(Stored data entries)
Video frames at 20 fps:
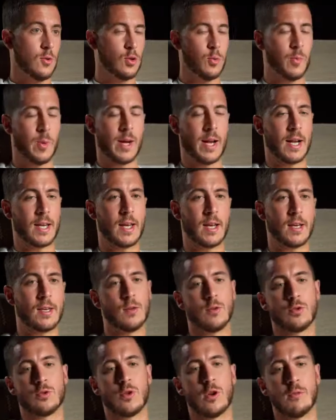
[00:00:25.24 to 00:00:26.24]
Je suis pas quelqu'un qui
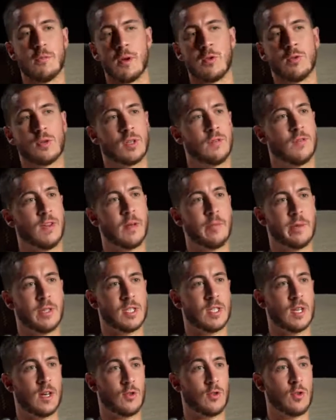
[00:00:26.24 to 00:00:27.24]
reçoit le ballon, qui fait la passe
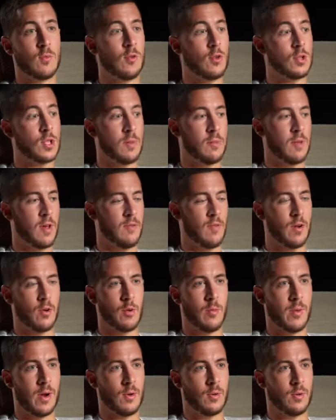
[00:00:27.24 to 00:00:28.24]
directement. J'aime bien avoir
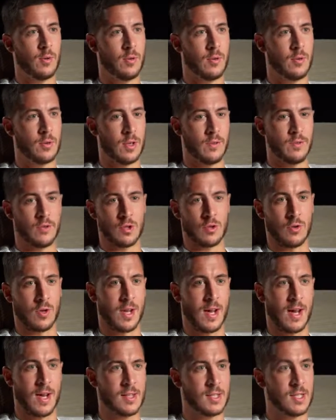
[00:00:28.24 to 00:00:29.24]
le ballon. Des fois, je le
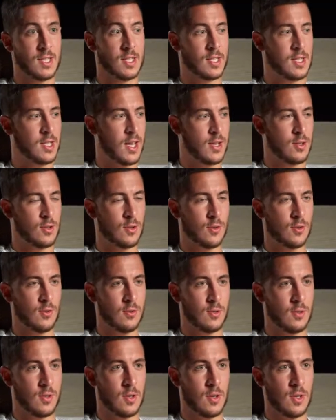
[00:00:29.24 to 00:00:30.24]
garde 10, 15
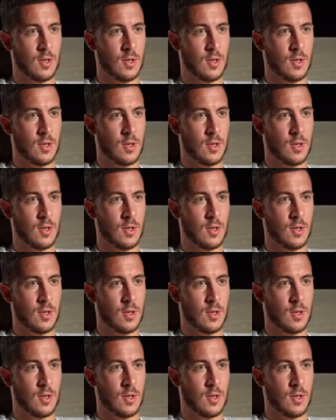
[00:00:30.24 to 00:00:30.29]
secondes.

• _TASK TO COMPLETE_
Copy each line of the records above exactly as written. Do not carry over any picture.

• _SOLUTION BELOW_
Video frames at 20 fps:
[00:00:25.24 to 00:00:26.24]
Je suis pas quelqu'un qui
[00:00:26.24 to 00:00:27.24]
reçoit le ballon, qui fait la passe
[00:00:27.24 to 00:00:28.24]
directement. J'aime bien avoir
[00:00:28.24 to 00:00:29.24]
le ballon. Des fois, je le
[00:00:29.24 to 00:00:30.24]
garde 10, 15
[00:00:30.24 to 00:00:30.29]
secondes.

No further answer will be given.